Some indicators reflect the current concerns. For example, surveys of German companies have indicated that some companies in the EU's largest economy are increasingly worried about the impact of trade tension between the United States and China, as well as the output expected from the United Kingdom of the EU, in the global economy.
The survey of purchasing managers (leading indicator) conducted on Wednesday indicated that activity had slowed down further in April. The final manufacturing PMI of the Eurozone for April was 56.2 which remains a positive level for the indicator, but remains a sharp decline from the level of more than 60 registered at the beginning of the year .  The structural factors of the trade war and the Brexit
While the factors linked to bad weather can be conjunctural, we have other structural factors: the commercial war unleashed by the United States and the Brexit that is is currently negotiating.
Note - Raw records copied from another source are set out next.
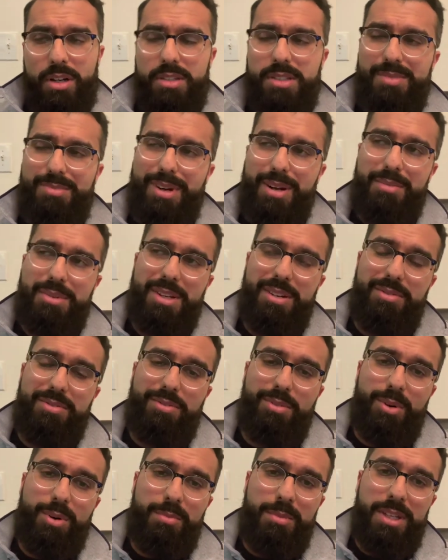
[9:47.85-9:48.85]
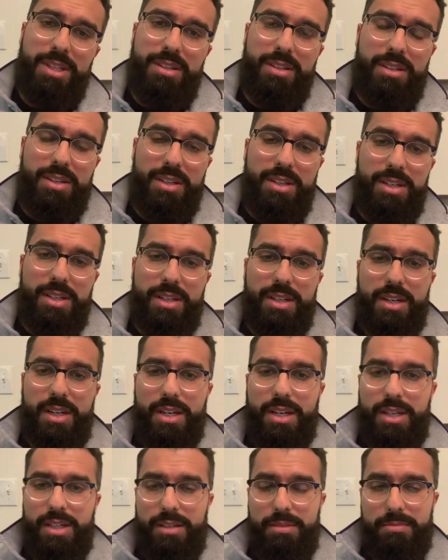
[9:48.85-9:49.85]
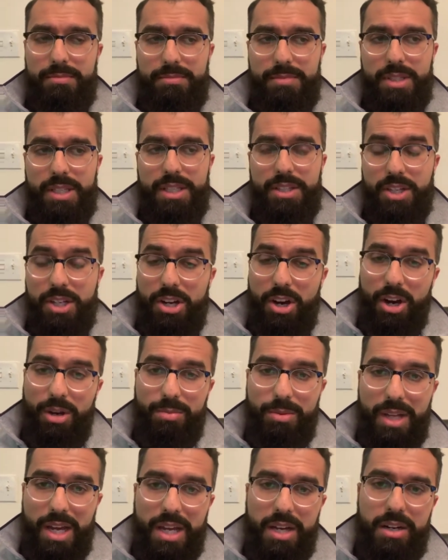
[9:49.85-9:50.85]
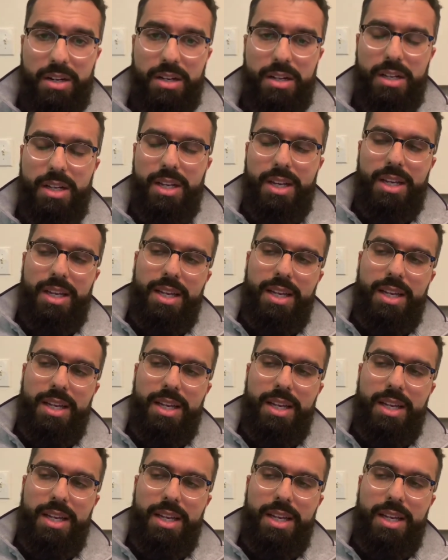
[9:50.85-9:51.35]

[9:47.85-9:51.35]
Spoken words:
It's probably going to form in the gallbladder.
Both factors contribute to the generalized uncertainty, harming the growth of the Eurozone.
In relation to the commercial war, for the United States the problem is Germany and not France . Looking at the numbers, the bilateral trade deficit of the United States with France in 2017 was 15,000 million dollars against 64,000 million dollars with Germany, because it is the third largest trade deficit. Simplifying … The problem is the German cars!
United States exports 53,000 million, a large part of which are automobiles, aircraft and pharmaceuticals and imports 118,000 million dollars in similar goods: motor vehicles and parts, industrial machinery and medicine.
Germany is an exceptional economy open to the world. In fact, German exports were increased by 6.34% compared to the previous year, so that sales abroad represent 39.28% of its GDP . Consequently, the uncertainty that surrounds the commercial war, could suppose a brake to the exports of the European locomotive.
The other factor of uncertainty is the United Kingdom and the Brexit. The EU does not want to hear about an agreement in which the United Kingdom obtains rights without accepting responsibilities accumulating the benefits of European integration without taking on the burdens. The success of the European project is more important for Brussels than the economic value of the commercial relationship with the United Kingdom. Brussels is determined that the British do not "get better" from the EU
When will the QE program be liquidated?
Today we find that the expansion of the Eurozone economy extends to 20 consecutive quarters and the creation of millions of new jobs, but the main debate among policymakers is about how quickly the stimulus must be withdrawn and preserving the ECB's firepower for the next recession.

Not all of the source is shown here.